Do you remember the day that we met? It was raining then, and we both had just stepped outside of the local Starbucks, waiting for the downpour to subside. Neither of us had a jacket or an umbrella to protect us from the oncoming rain. We made eye contact and laughed at our predicament before deciding to go back inside. Fifteen minutes later, the rain had stopped but we were too busy, wrapped up in a heated debate over TV shows to notice (Boy Meets Worlds is still better than Friends). I don’t like to call our first meeting a coincidence. Nor do I like to call it fate. I would like to say that it was somewhere in between, something beyond human and divine understanding.
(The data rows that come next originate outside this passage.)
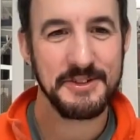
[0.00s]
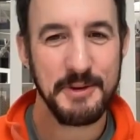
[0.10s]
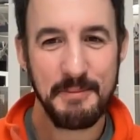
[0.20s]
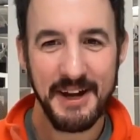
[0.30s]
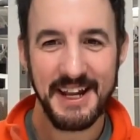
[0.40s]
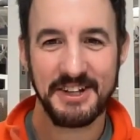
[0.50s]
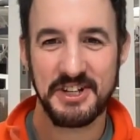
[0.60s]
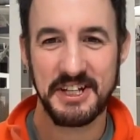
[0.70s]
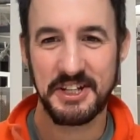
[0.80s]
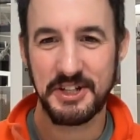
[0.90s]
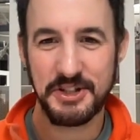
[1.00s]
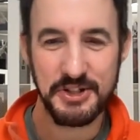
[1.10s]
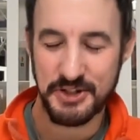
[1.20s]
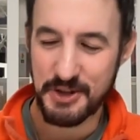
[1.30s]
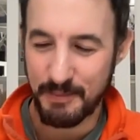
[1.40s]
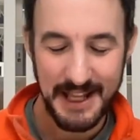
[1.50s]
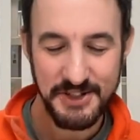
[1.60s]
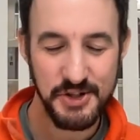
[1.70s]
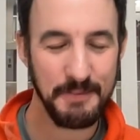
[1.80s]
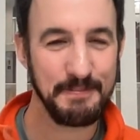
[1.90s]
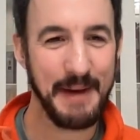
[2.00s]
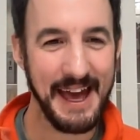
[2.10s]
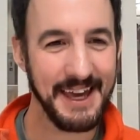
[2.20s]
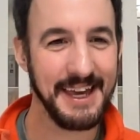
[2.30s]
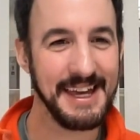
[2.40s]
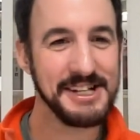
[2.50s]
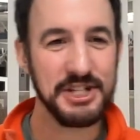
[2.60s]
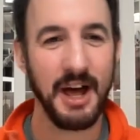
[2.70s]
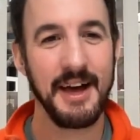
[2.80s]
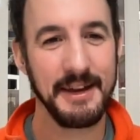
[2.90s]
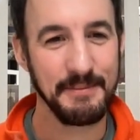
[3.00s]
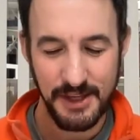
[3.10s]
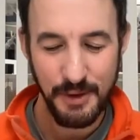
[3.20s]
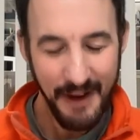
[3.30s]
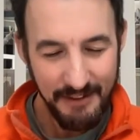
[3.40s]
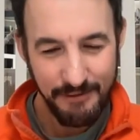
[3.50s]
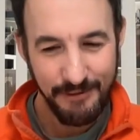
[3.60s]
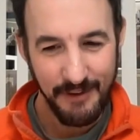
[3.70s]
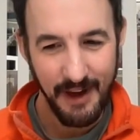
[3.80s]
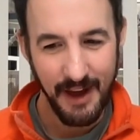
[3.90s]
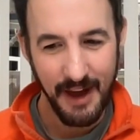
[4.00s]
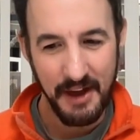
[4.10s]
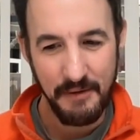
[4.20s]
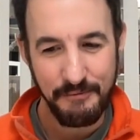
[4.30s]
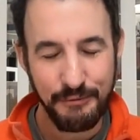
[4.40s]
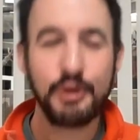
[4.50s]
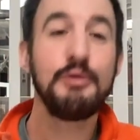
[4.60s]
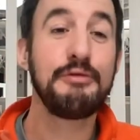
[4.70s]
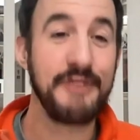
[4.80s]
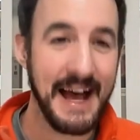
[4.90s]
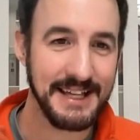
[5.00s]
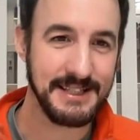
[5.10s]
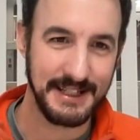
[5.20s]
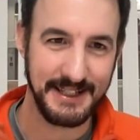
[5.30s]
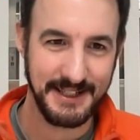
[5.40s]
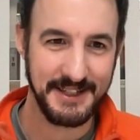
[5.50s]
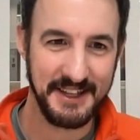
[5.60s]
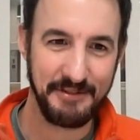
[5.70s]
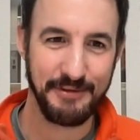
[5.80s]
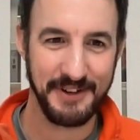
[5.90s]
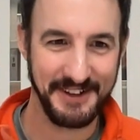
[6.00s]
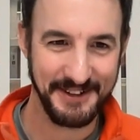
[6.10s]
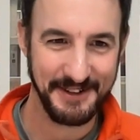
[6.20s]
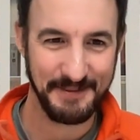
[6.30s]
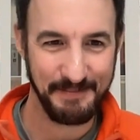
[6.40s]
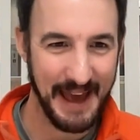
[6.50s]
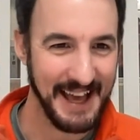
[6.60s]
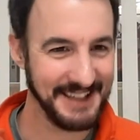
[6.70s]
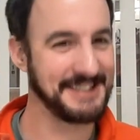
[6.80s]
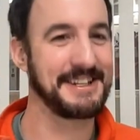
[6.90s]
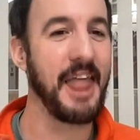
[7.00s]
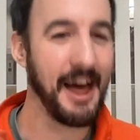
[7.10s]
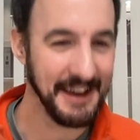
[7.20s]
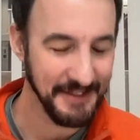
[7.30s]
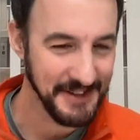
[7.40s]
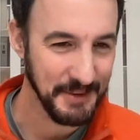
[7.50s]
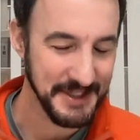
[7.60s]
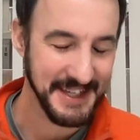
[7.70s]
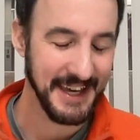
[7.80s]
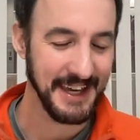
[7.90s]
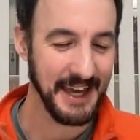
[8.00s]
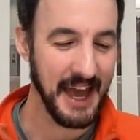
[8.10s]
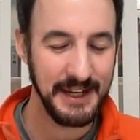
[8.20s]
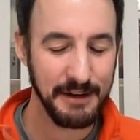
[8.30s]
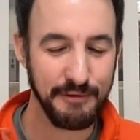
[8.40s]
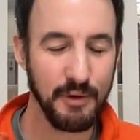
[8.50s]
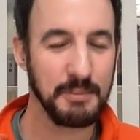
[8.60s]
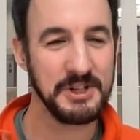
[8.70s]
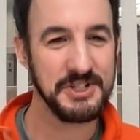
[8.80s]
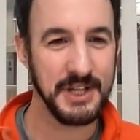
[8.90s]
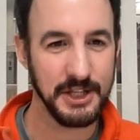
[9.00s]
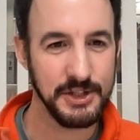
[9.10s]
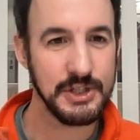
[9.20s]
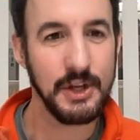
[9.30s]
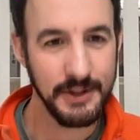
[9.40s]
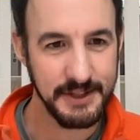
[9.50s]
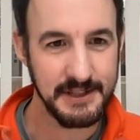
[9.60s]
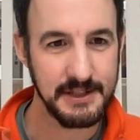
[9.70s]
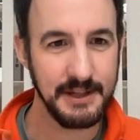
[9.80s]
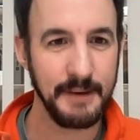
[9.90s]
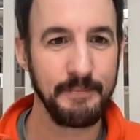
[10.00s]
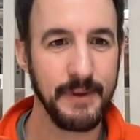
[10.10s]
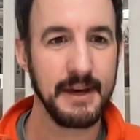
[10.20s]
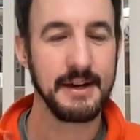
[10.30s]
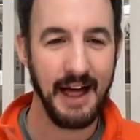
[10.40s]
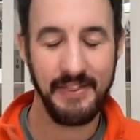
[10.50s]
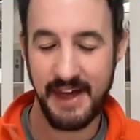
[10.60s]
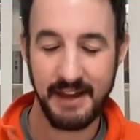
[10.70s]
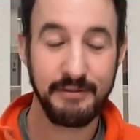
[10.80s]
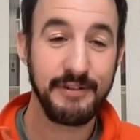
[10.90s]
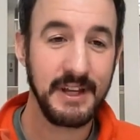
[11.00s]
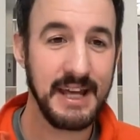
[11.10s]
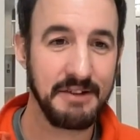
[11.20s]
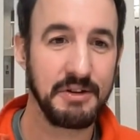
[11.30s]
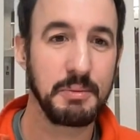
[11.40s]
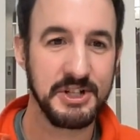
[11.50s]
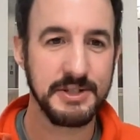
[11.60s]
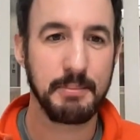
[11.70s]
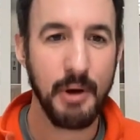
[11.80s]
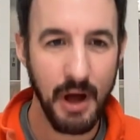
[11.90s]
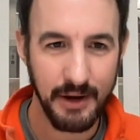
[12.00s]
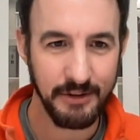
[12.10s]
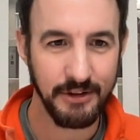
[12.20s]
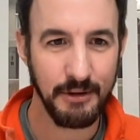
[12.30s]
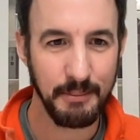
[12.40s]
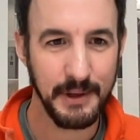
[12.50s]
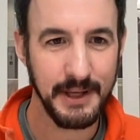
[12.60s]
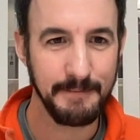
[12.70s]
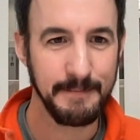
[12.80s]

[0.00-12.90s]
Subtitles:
So I might actually just jump. Let's go back in time. You have two vastly different past lives, I would say. Nearform, which is a consultancy, and then Feed Henry, which is a product company.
We left that day with phone numbers exchanged and a promise to meet up again. And we did. We met a few more times, in private and in the company of friends. I do admit that my feelings did not remain platonic and I would like to believe that the same can be said about you. But to be completely honest, I was afraid. I was afraid to take the next logical step in our budding relationship. During that pivotal moment, I blamed it on the past. I put blame on the invisible scars that I carried around in my heart and the walls that were constructed shortly after I received them. But with your help, I learned of ways to heal, by myself and with the help of others. With you by my side, I didn’t feel invincible, but I felt pretty damn close and maybe with a couple more years, I would have been able to take on Batman or Iron Man (without their gear of course). I know that it may be too late, but I want to apologize for not being honest with the way that I felt and only telling you now. I apologize for possibly creating a scar on your heart, labeling it with my name, and tainting our memories with a tinge of pain and regret. I am not writing this so that I may receive another chance, I am writing this so that you will understand why I did the things that I did. And even if you don’t, I want you to know that I still wish you the best.